Manufacturing Cell Processing Specialist 1
ProKidney Corp. · Winston-Salem, NC · 2 wk ago
On-siteManufacturingFull-time
Essential Duties & Responsibilities
- Coordinate with team members and perform tasks with minimal supervision.
- Participate in cell processing activities, ensuring compliance with cGMP guidelines and ProKidney’s manufacturing standards.
- Set up and operate production equipment such as control rate freezers, orbital shakers, and other systems to support cell processing activities.
- Assist in processing, freezing, and storage of biologic and cell therapy products, ensuring adherence to cGMP standards.
- Accurately complete GMP documentation, including batch records, logbooks, and forms, ensuring compliance with Good Documentation Practices (GDP).
- Maintain inventory and monitor conditions related to biologic and cell therapy products, including temperature control, expiration dates, and equipment calibration.
- Ensure the accuracy and integrity of cell processing workflows, identifying deviations from established procedures and taking corrective actions as necessary.
- Collaborate with cross-functional teams to support process improvements, troubleshooting, and equipment maintenance.
- Conduct aseptic manufacturing processes in a cleanroom environment, ensuring compliance with sterile techniques and regulatory standards.
Secondary Responsibilities and Functions
- Assist in data collection, analysis, and reporting for process improvement initiatives.
- Support material qualification, process development, and validation efforts as required.
- Maintain compliance with all relevant safety policies, rules, and regulations.
- Perform other duties as assigned.
Minimum Qualifications
- Education/Training: AS/BS in Biotechnology, Biology, Chemistry, or related field; a Science-related discipline is preferred. Relevant experience may substitute for formal education. High School Diploma or Equivalent may be considered with significant relevant experience.

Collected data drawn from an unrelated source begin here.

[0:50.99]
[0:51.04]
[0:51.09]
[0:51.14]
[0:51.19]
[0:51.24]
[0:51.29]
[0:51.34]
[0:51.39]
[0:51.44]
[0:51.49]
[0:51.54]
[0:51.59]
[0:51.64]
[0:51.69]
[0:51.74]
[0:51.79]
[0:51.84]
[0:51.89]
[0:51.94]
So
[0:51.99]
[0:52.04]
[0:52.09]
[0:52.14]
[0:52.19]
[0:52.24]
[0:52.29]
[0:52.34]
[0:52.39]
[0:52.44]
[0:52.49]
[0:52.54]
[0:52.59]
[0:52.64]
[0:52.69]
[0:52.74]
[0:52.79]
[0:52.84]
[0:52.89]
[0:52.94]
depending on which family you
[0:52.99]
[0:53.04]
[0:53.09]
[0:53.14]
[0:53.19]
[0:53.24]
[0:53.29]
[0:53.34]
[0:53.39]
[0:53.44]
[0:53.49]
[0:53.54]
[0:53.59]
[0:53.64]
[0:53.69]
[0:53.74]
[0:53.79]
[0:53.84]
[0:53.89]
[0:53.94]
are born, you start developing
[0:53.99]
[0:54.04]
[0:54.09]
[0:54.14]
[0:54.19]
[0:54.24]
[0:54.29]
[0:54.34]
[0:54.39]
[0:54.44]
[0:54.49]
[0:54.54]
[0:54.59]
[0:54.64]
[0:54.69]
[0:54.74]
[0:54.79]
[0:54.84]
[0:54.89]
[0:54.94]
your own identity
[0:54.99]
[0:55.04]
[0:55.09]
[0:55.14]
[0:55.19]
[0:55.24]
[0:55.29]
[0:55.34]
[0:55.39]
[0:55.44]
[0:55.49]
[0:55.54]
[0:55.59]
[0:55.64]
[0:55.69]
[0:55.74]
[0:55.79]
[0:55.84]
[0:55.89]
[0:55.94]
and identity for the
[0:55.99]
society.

- Experience: Preferred minimum 0-2 years of experience in cell processing, biotechnology manufacturing, or a related field. Experience with biologic or cell therapy production is highly desirable.
- Skills/Abilities: Strong understanding of cGMP requirements, with proficiency in operating cell processing equipment. Ability to work independently or collaboratively, demonstrate attention to detail, and follow complex protocols. Strong organizational, record-keeping, and time management skills.
- Other: Good eye/hand coordination, effective written and oral communication skills, a team-oriented approach, and a strong work ethic are essential for success.